L'eurodeputato invita la Regione Veneto ad approvare una legge che blocchi ogni nuova colata di cemento dal 1 marzo 2013. “Zaia non venda solo fumo. Per bloccare il consumo del suolo in Veneto basta una legge regionale

 

La Regione Veneto prepara una legge che taglierà il consumo del suolo?

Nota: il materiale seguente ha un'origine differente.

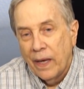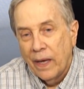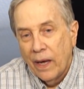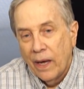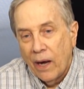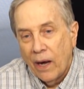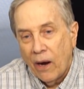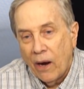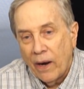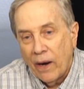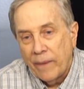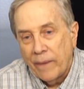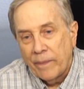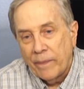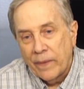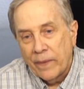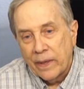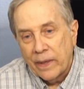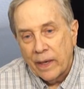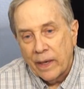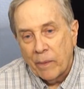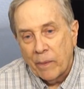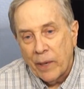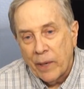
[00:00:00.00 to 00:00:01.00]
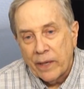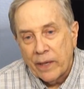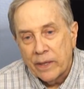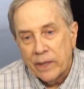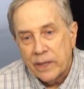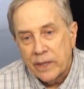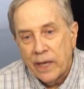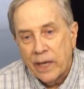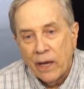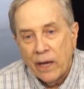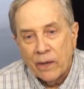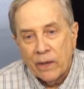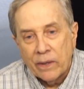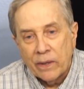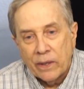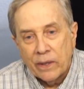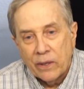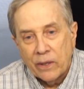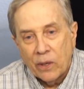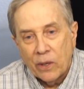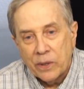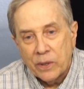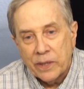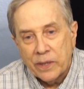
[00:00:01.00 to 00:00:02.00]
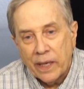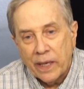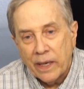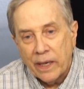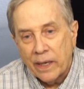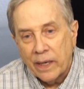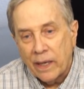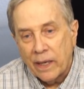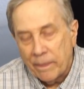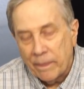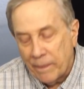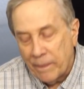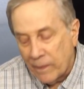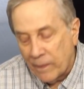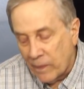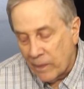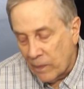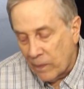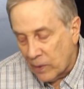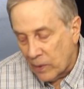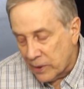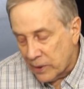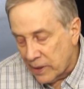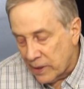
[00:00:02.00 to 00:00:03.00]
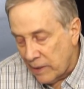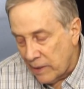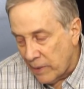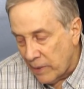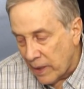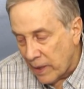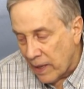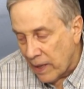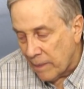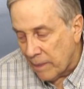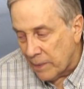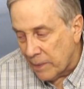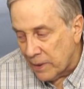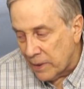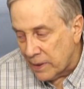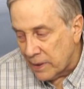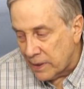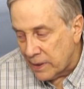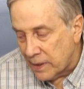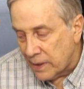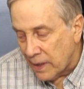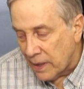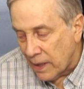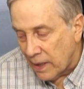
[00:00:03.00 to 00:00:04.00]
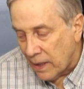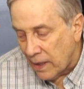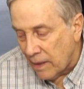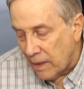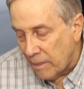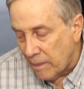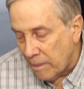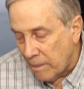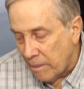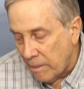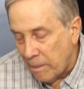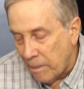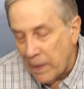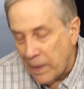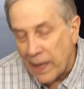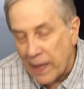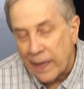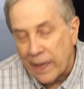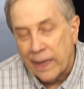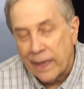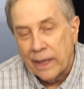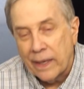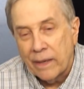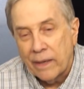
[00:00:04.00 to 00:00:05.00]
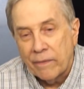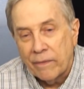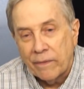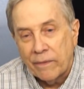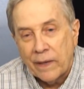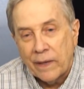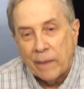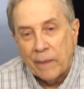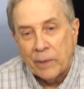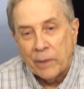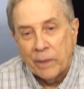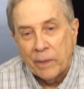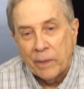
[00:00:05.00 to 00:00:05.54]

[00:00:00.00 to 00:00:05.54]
All right, going to break this down, go set it up. We'll see what happens. Um, back in a couple of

Era ora, ma alle parole devono seguire i fatti”. E' il commento di Andrea Zanoni, eurodeputato IdV, all'inizio dei lavori del gruppo tecnico istituito dalla Giunta per limitare la cementificazione in Veneto. “Zaia faccia prima di tutto mea culpa per il cemento che ha contribuito a versare in questi anni sul nostro territorio e poi faccia subito approvare con urgenza una legge dal Consiglio Regionale che fermi le prossime colate programmate e il progetto di legge regionale sulle cave che rischia di condannare gli ultimi campi veneti”. “Secondo una recente indagine dell'Istituto Superiore per la Protezione e la Ricerca Ambientale ISPRA, negli ultimi anni il consumo di suolo in Italia è cresciuto a una media di 8 metri quadrati al secondo. Tremo a pensare ai metri scomparsi in Veneto”.

 

Zanoni si rivolge al gruppo tecnico di cui fanno parte Marino Zorzato (assessore al territorio), il prof. Pasqualino Boschetto (Università di Padova), Enrico Ramazzina (Ance Veneto) e Pierluigi Capuzzo (Collegio dei Geometri), e direttamente alla Giunta Zaia: “Per fermare il cemento basta fare un emendamento alla Legge Regionale 11/2004 scrivendo un comma che dica che a partire dal 1/03/2013 è vietato in tutto il territorio regionale convertire terreni classificati come agricoli in terreni edificabili". “E' evidente che non servono cervelloni o super grupponi per fermare l'avanzata del cemento, non servono leggi speciali, ma solo la volontà di fare quello che si promette”.

 

«In Veneto, guardando alla situazione dei 27 Stati membri della Comunità Europea, c’è una vera e propria situazione di emergenza ambientale – prosegue l'eurodeputato - Si è cementificato troppo e ovunque e la Regione è stata complice di questa situazione”.

 

Zanoni lo scorso aprile ha tenuto un ciclo di conferenze dal titolo “FERMIAMO I PREDONI DEL NOSTRO FUTURO” a cui hanno partecipato esperti del settore. “Ho affrontato la questione della distruzione del Veneto, imputabile spesso sia ad amministrazioni di destra che di sinistra. Si tratta di troppi, veri e propri atti da predoni che hanno rubato una fetta importante del nostro futuro e di quello dei nostri figli”.

 

BACKGROUND

 

L' obiettivo dichiarato del gruppo istituito dalla Regione è “limitare il consumo di territorio, in favore di politiche di recupero funzionale e architettonico dello stock edilizio esistente, privilegiando l'aumento dell'efficienza energetica e secondo criteri eco-sostenibili». Gli esperti hanno fatto il punto della situazione territoriale attuale e le tendenze in atto”.

 

Il 24 maggio 2012, il Parlamento Europeo ha approvato la relazione “Stop Cemento 2050”, con cui  ha previsto di azzerare la cementificazione dei terreni agricoli entro il 2050

 

In occasione del Convegno sulla protezione del suolo, tenutosi l’11 maggio scorso a Bruxelles, l’Europarlamentare Zanoni ha portato come esempi della follia cementificatrice di alcune amministrazioni locali il polo industriale di Barcon di Vedelago (TV), l’Ikea di Casale sul Sile (TV), l’autodromo di Verona e Tessera City nel veneziano.